AHIMSA–METTA: PACIFICAZIONE E AMOREVOLEZZA

utti desideriamo la pace nel mondo, ma la pace nel mondo non sarà mai raggiunta se prima non stabiliamo la pace nella nostra mente-cuore
[Ghesce Kelsang Gyatso]

Quando ci si avventura nella letteratura millenaria che sostiene lo Hatha Yoga e le pratiche di Consapevolezza della tradizione buddista, ci si rende conto che esiste un linguaggio fatto di termini “fratelli” in cui risuonano e si completano significati analoghi. 
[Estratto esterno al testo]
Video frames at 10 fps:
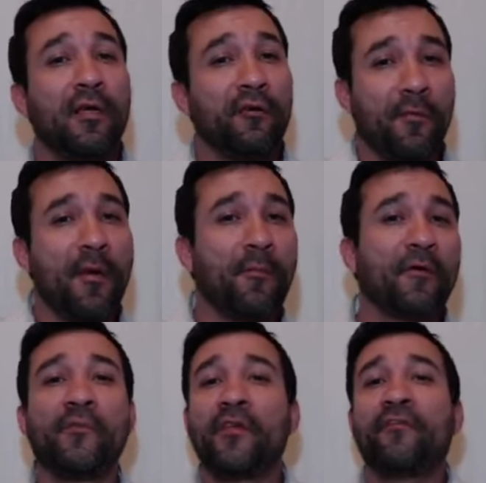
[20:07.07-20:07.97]
Remember,
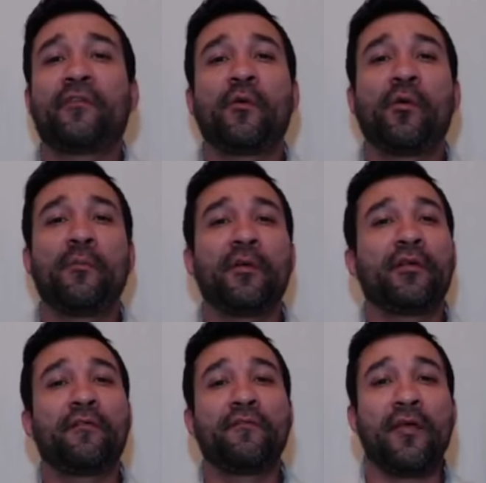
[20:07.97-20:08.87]
51
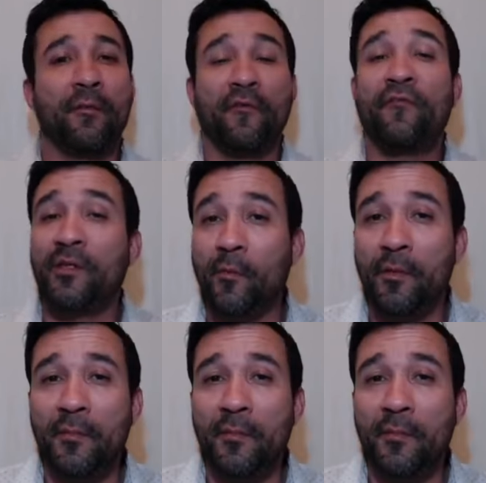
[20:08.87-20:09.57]
million, fam- 51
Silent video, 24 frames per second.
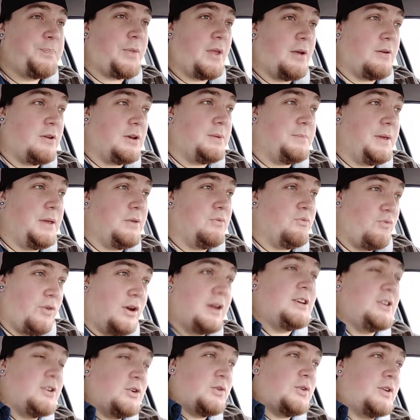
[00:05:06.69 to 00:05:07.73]
I'm going to be
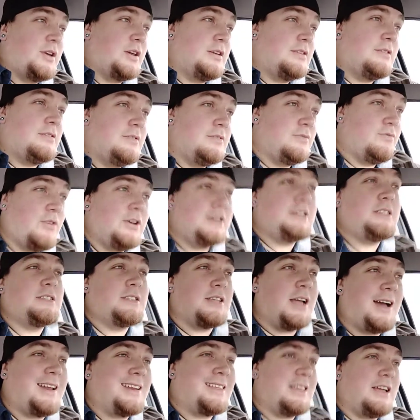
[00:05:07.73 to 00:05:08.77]
redoing,
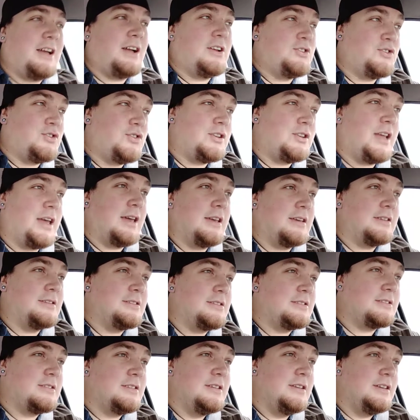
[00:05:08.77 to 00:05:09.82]
restarting the one hundred
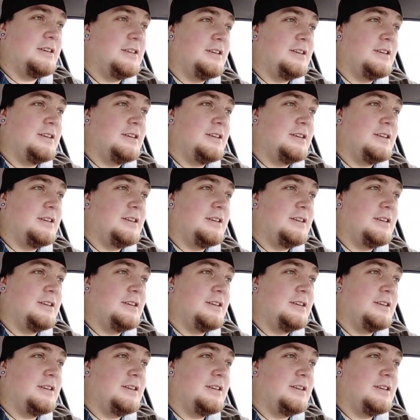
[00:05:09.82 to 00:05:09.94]
days.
Ahimsa, non violenza, compare come uno degli Yama a fondamento degli Yoga Sutra di Patanjali; Metta, gentilezza amorevole, è considerata Brahmavihara, uno dei 4 doni incommensurabili della pratica buddista. Entrambi i concetti ci indicano la modalità con cui avventurarci nel territorio del nostro cammino interiore attraverso il corpo. Non deve esistere forzatura, competizione con sé stessi o obbiettivi predestinati se non quello di entrare sempre più profondamente in contatto con la vita che ci abita, istante dopo istante, di lasciarsi catturare dalla sua intensità, per poterla assaporare fino in fondo.
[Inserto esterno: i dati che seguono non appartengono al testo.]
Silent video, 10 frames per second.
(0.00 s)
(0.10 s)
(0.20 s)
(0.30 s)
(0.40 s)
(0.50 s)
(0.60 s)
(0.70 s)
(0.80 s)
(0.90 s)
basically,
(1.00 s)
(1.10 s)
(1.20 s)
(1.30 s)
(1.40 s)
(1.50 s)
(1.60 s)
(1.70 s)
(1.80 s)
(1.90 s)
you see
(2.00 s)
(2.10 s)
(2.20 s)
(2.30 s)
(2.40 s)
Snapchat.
Nelle pratiche di Yoga e Mindfulness non c’è spazio per il giudizio e l’autocritica. Ogni esperienza, che sia piacevole spiacevole o neutra, viene accolta con curiosità, come un pretesto per approfondire la nostra conoscenza. Se lasciata risuonare e mai trattenuta, l’esperienza ci immerge nel tessuto complesso e cangiante della nostra vita. La coscienza impara a mantenersi aperta, espansiva e accogliente, capace di integrare tutto, senza cadere in ostaggio di nulla.
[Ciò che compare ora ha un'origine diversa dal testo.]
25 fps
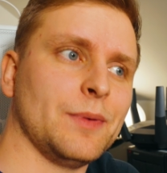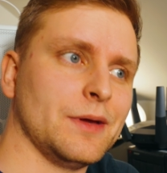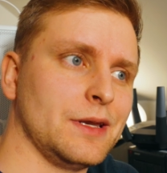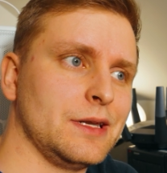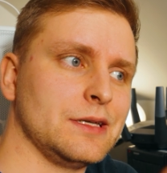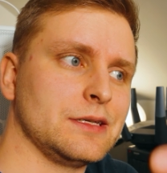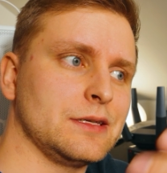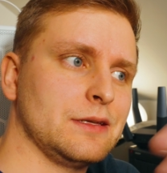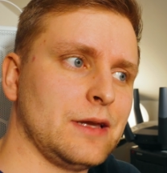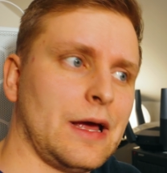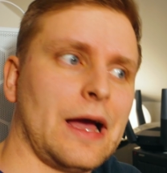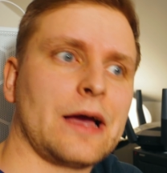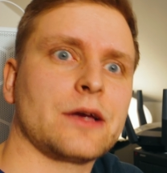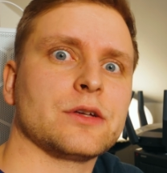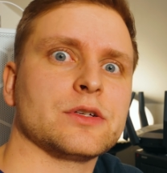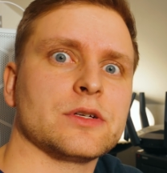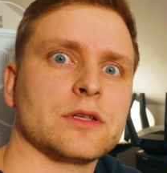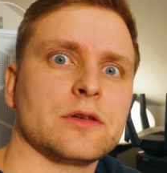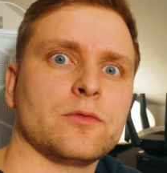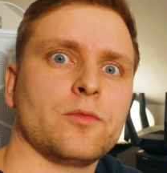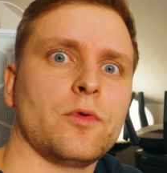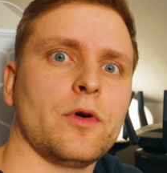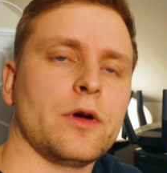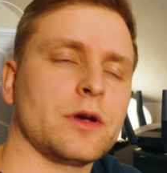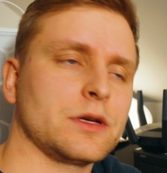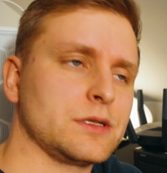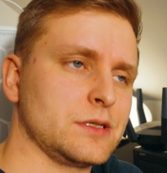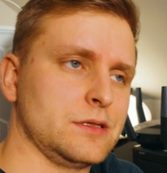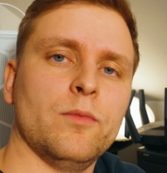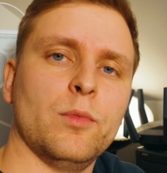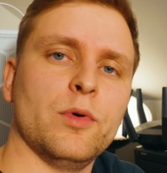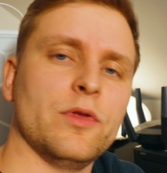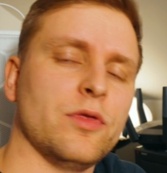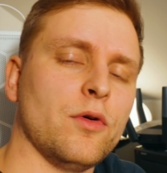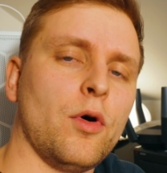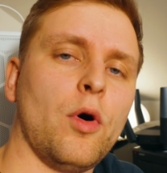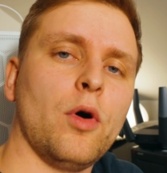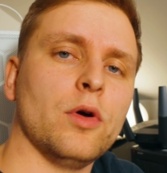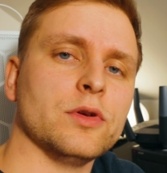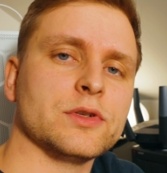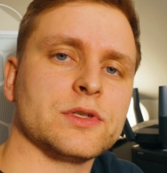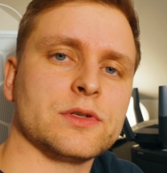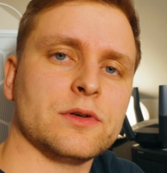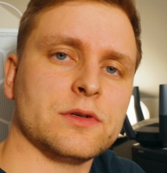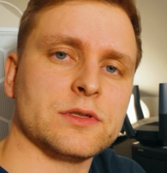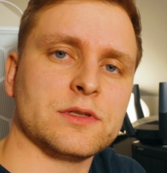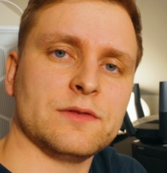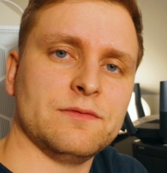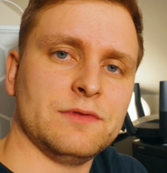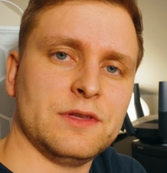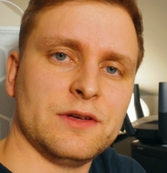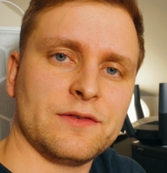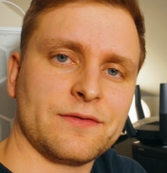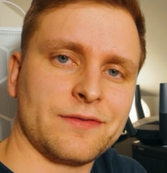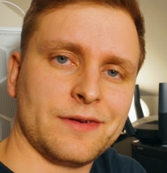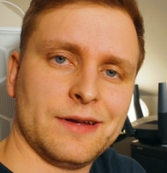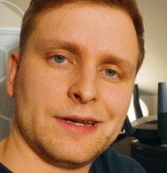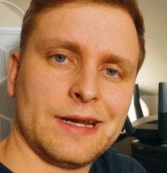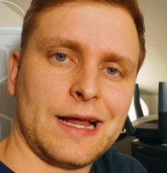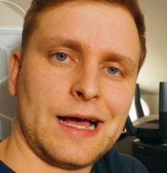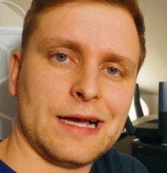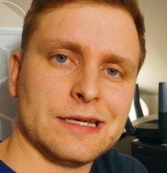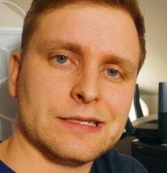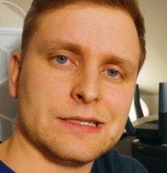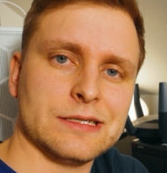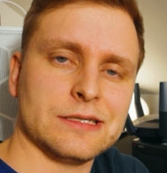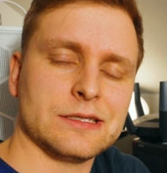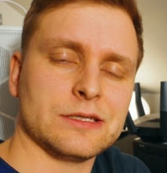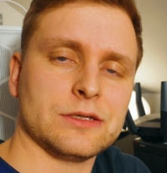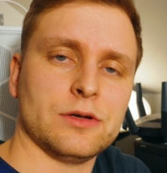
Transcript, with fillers: but it actually works with all sorts of different NASes.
La qualità trasformativa delle due discipline si rivela quando ci si rende conto che Ahimsa e Metta contaminano piacevolmente la nostra vita quotidiana, quando cominciamo istintivamente a ribellarci a tutte i pensieri limitanti, le forzature, le rigidità e le reazioni spontanee e aggressive.  Fuori dal cuscino da meditazione e dal tappetino yoga ci giochiamo la nostra vita ed è su questo campo che l’efficacia delle due pratiche diventa concreta, evidente e utile per un’esistenza sempre più consapevole, risvegliata, serena.

METTERSI COMODI NELL’IMMOBILITA’ E NEL SILENZIO

La natura dello yoga è far brillare la luce della consapevolezza negli angoli più bui del corpo

Entrambe le pratiche partono dal gesto rivoluzionario di fermarsi e fare silenzio, qualcosa di inconcepibile per buona parte degli uomini e le donne del nostro tempo che fuggono l’inazione e la quiete come calamità. In effetti occorre coraggio per accettare la sfida del silenzio, per immergerci nel corpo immobile senza aspettative. Il silenzio rende incredibilmente risonanti tutte le esperienze: ansia e preoccupazione sembrano esplodere nello spazio interiore e spesso generano la fuga immediata di chi non trova forza e determinazione per incontrarle faccia a faccia.

L’esperienza dell’asana ci soccorre perché ci avvicina al mondo interiore partendo dall’attivazione del corpo e impegnando la mente a costruire innanzitutto una forma che sia stabile e confortevole, in cui ottimizzare tutti gli sforzi in modo da potersi “accomodare”.  Raggiunto lo stadio di immobilità si comincia ad attivare l’azione del respiro che ci permette di dinamizzare il corpo dall’interno e di sentirlo profondamente vivo e risonante. 

Con la pratica si diventa abili a spostare e direzionare il respiro là dove sentiamo di avere più bisogno. 

Dove va il respiro, va la coscienza; dove si dirige la coscienza si sposta l’energia.

Si prosegue poi espandendo la coscienza a tutte le esperienze che fluiscono nel tempo di tenuta dell’asana per integrare agio e sforzo, tensione e abbandono. Con il tempo ci si mette a proprio agio in una posizione di osservazione e ascolto sempre meno coinvolta e sempre più equanime, in cui assistere alla “danza degli opposti” che sembra scandita proprio dal respiro. L’onda del respiro ci “riporta a casa” ogniqualvolta la mente vaga, si allontana, aggiogata a un treno di pensieri. Grazie all’esperienza vissuta attraverso il corpo, la meditazione ci porta a familiarizzare con la vita che scorre continuamente in noi, a integrare tutte le sensazioni, gli stimoli, le energie che accompagnano ogni momento. In queste occasioni la pratica è stupore, proprio perché ci si scopre parte di un flusso, il corpo e la mente un mezzo flessibile attraverso il quale la vita scorre e si rinnova.

Fare pace con il nostro corpo, celebrarlo come il tempio in cui la vita risuona, è il primo passo verso la pacificazione con noi stessi.